Bu baskılar sadece CHP ile ilgili bir konu değildir. AKP iktidarı CHP üzerinden cumhuriyetin, demokrasinin, laikliğin, sosyal devletin, hukuk devletinin çökertilmesi operasyonunu yürütmektedir ve bu operasyonun emperyalizm boyutunda uluslararası bağlantıları vardır. Bu nedenle CHP'li olsun veya olmasın herkesin CHP'ye sahip çıkması tarihsel ve yaşamsal bir zorunluluktur ve sorumluluktur.
İkincisi, CHP üzerinde uygulanan baskıların ve demokratik, laik hukuk devletinin ortadan kaldırılmasının çok ağır bir ekonomik maliyeti vardır. İstanbul Belediye başkanı ve CHP'nin cumhurbaşkanı adayı Ekrem İmamoğlu'na karşı gerçekleşen 18- 19 Mart 2025 darbesinden bugüne kadar Türkiye yüzlerce milyar dolarlık kayba uğramıştır. Yıllardır yüksek enflasyon, Türk Lirası'nın değer kaybetmesi, büyüme hızının düşmesi, üretim ekonomisinin yetersizliği ve gelir dağılımındaki dengesizlik bağlamında büyük bir ekonomik krizle mücadele eden Türkiye'nin, AKP'nin bu baskıcı yönetim biçimiyle ekonomik açıdan toparlanması kategorik olarak olanaksızdır.
AKP'yi yönetenlerin bunu bildikleri halde CHP üzerindeki baskılarını artırarak sürdürmeleri, sadece demokrasiyi, laikliği, sosyal devleti, hukuk devletini değil, ekonomiyi de umursamadıklarının en büyük kanıtıdır. AKP'nin ekonomiyi krizden çıkartmak gibi bir amacı ve niyeti yoktur. Olsa CHP üzerindeki bu baskılara son verirdi ve bağımsız bir yargının yeniden kurulması doğrultusunda mücadele verirdi.Halkın egemenliğini gasp eden, seçme ve seçilme hakkını bile ortadan kaldıran AKP'nin odaklandığı tek şey, anayasa ve hukuk dışı gayri meşru iktidarını sürdürmektir.

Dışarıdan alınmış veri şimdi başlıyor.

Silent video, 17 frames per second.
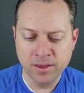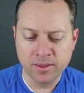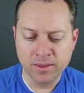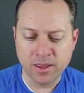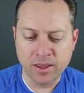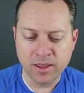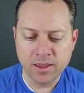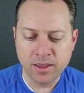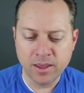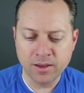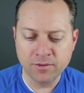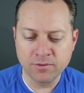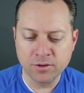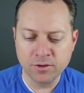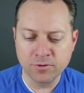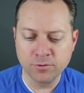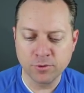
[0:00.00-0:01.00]
They
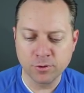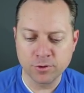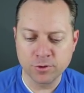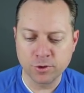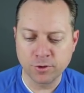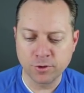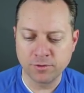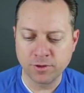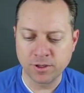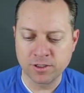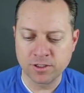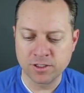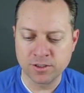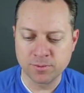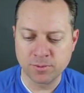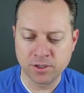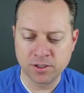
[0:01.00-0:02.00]
have looked forward joyful
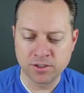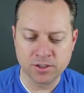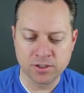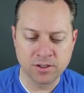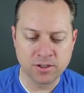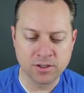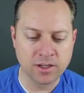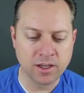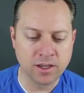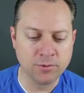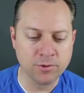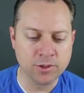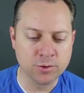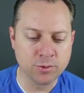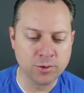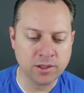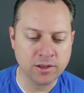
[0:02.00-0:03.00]
anticipation to the day in
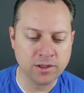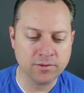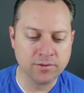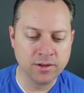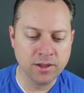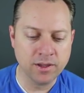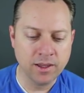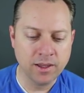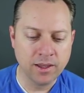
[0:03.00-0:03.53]
which we live,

AKP halkın egemenliğine değil, polise, kodese ve ABD emperyalizmine dayanarak iktidarını sürdürmeye çalışmaktadır.
***
CHP ise, hem Türkiye'nin ana muhalefet ve birinci partisidir, hem de Türkiye Cumhuriyeti'nin kurucu partisidir. CHP, 9 Eylül 1923 yılında Mustafa Kemal Atatürk tarafından kurulmuştur ve bu hafta 102. kuruluş yıldönümünü kutlamıştır. CHP'nin kökeni, 4 Eylül 1919'da toplanan Sivas Kongresi'nde kurulan Anadolu ve Rumeli Müdafaa-i Hukuk Cemiyeti'dir. Anadolu ve Rumeli Müdafaa-i Hukuk Cemiyeti, bağımsızlık yolunda Kurtuluş Savaşı'nı yürüten örgüttür ve kurucusu yine Atatürk'tür.